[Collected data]
◇ ◇ ◇ ◇ ◇ ◇ ◇
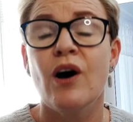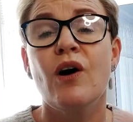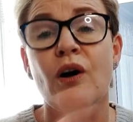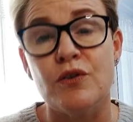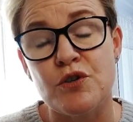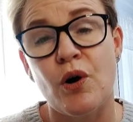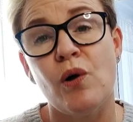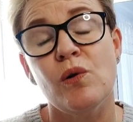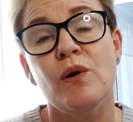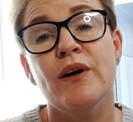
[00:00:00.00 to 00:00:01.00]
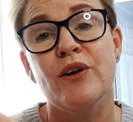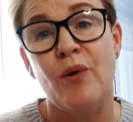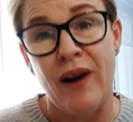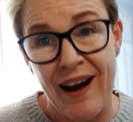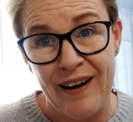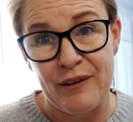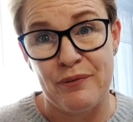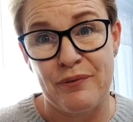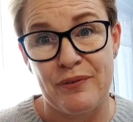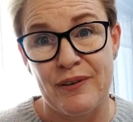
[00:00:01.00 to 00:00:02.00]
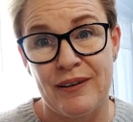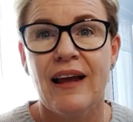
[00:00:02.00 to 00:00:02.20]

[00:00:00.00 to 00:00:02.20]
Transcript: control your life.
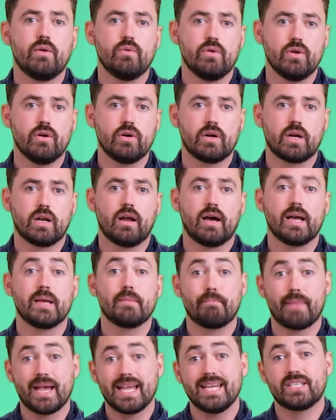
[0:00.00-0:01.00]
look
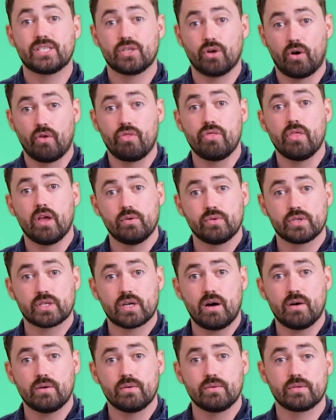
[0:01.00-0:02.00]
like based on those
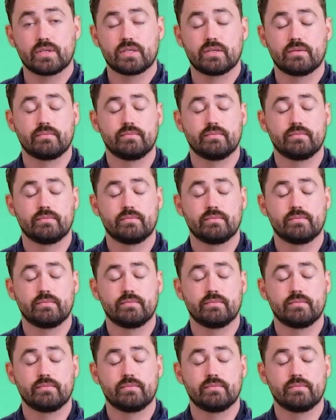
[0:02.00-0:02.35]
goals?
◇ ◇ ◇ ◇ ◇ ◇ ◇
- TASK STATEMENT:
Would you give the records again exactly, dropping the pictures?

- RESPONSE AREA:
[00:00:00.00 to 00:00:01.00]
[00:00:01.00 to 00:00:02.00]
[00:00:02.00 to 00:00:02.20]

[00:00:00.00 to 00:00:02.20]
Transcript: control your life.
[0:00.00-0:01.00]
look
[0:01.00-0:02.00]
like based on those
[0:02.00-0:02.35]
goals?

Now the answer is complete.